— Exercise directions —
Leave out the pictures, and print exactly the lines from the one holding "[45:39.04-45:39.94]" through the last line of the material.

— Given entries —

################

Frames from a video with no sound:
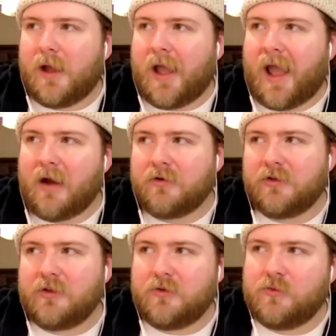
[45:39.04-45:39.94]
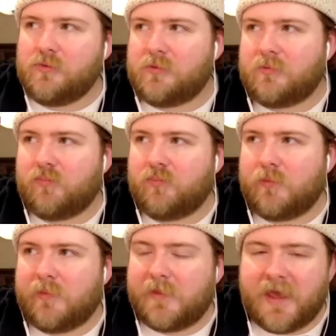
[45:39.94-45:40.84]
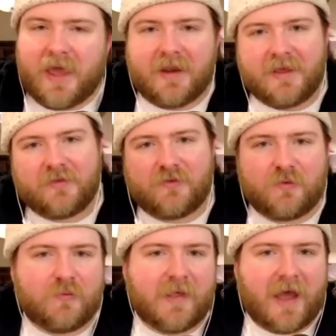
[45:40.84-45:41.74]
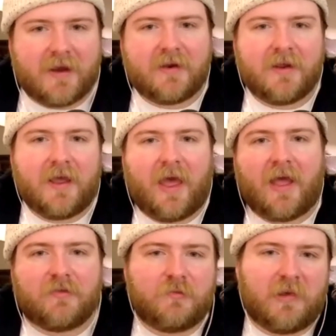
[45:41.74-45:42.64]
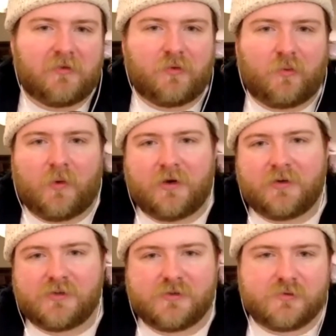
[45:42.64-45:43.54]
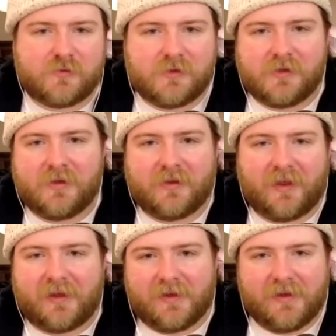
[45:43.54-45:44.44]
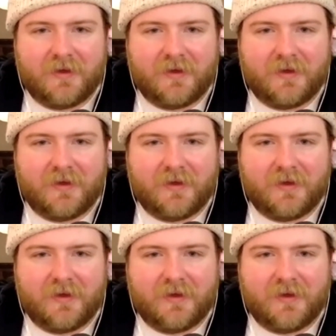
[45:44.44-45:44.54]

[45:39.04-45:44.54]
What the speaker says: how do you get into that headspace, or where do you like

################

— Reply to the task —
[45:39.04-45:39.94]
[45:39.94-45:40.84]
[45:40.84-45:41.74]
[45:41.74-45:42.64]
[45:42.64-45:43.54]
[45:43.54-45:44.44]
[45:44.44-45:44.54]

[45:39.04-45:44.54]
What the speaker says: how do you get into that headspace, or where do you like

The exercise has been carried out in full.